**Given records:**
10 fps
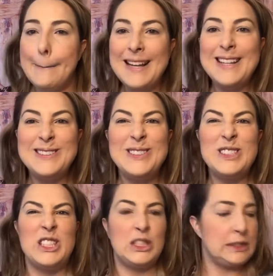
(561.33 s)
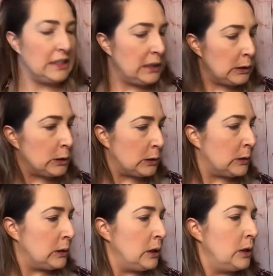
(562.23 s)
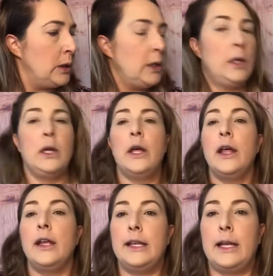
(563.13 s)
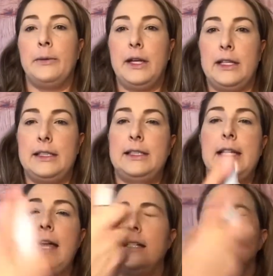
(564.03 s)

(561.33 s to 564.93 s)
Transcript: It itches. Now we're gonna set.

**Task description:**
Could you give the material again exactly as it stands, omitting any image?

**Solved exercise:**
10 fps
(561.33 s)
(562.23 s)
(563.13 s)
(564.03 s)

(561.33 s to 564.93 s)
Transcript: It itches. Now we're gonna set.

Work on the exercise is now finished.